Exercise instructions:
Nothing may be left out of the listing below but its images; repeat the rest exactly.

Data excerpts:
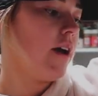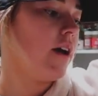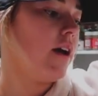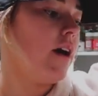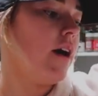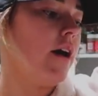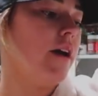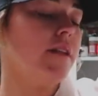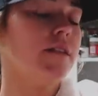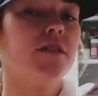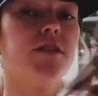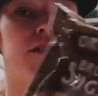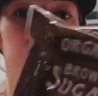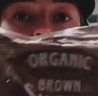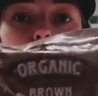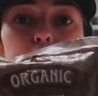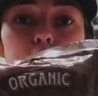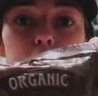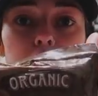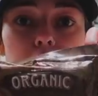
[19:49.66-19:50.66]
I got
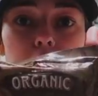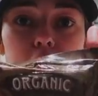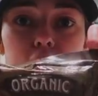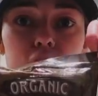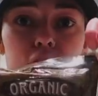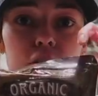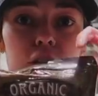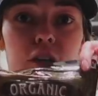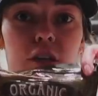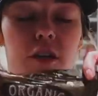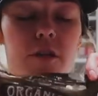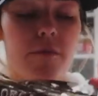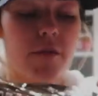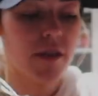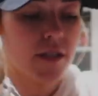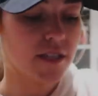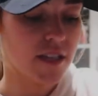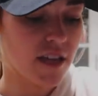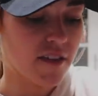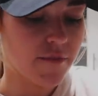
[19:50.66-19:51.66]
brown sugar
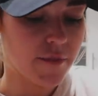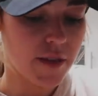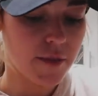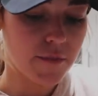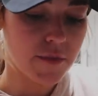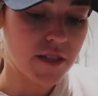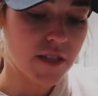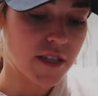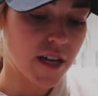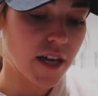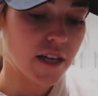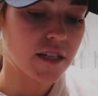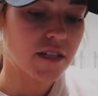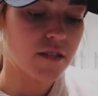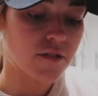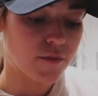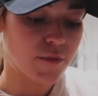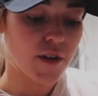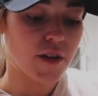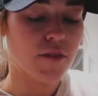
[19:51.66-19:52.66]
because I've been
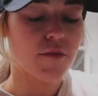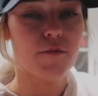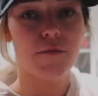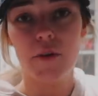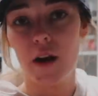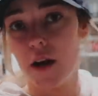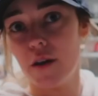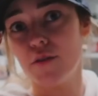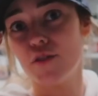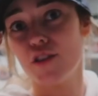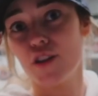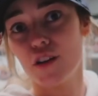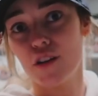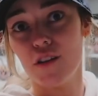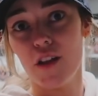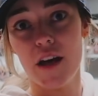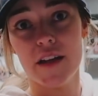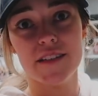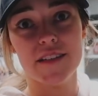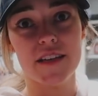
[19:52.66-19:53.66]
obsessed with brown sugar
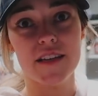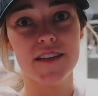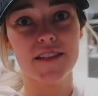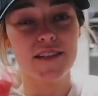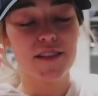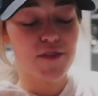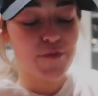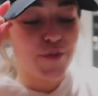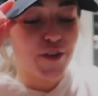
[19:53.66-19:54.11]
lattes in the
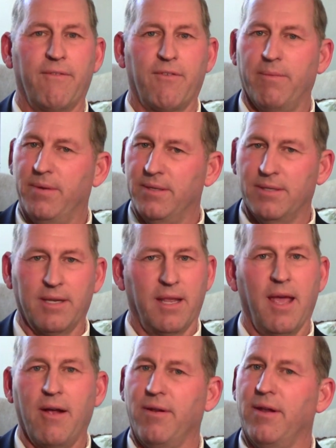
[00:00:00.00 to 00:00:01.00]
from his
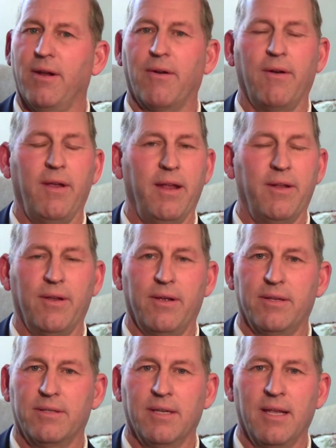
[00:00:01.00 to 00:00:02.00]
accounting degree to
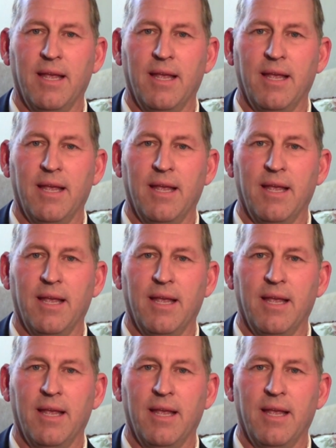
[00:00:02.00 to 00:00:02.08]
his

Response area:
[19:49.66-19:50.66]
I got
[19:50.66-19:51.66]
brown sugar
[19:51.66-19:52.66]
because I've been
[19:52.66-19:53.66]
obsessed with brown sugar
[19:53.66-19:54.11]
lattes in the
[00:00:00.00 to 00:00:01.00]
from his
[00:00:01.00 to 00:00:02.00]
accounting degree to
[00:00:02.00 to 00:00:02.08]
his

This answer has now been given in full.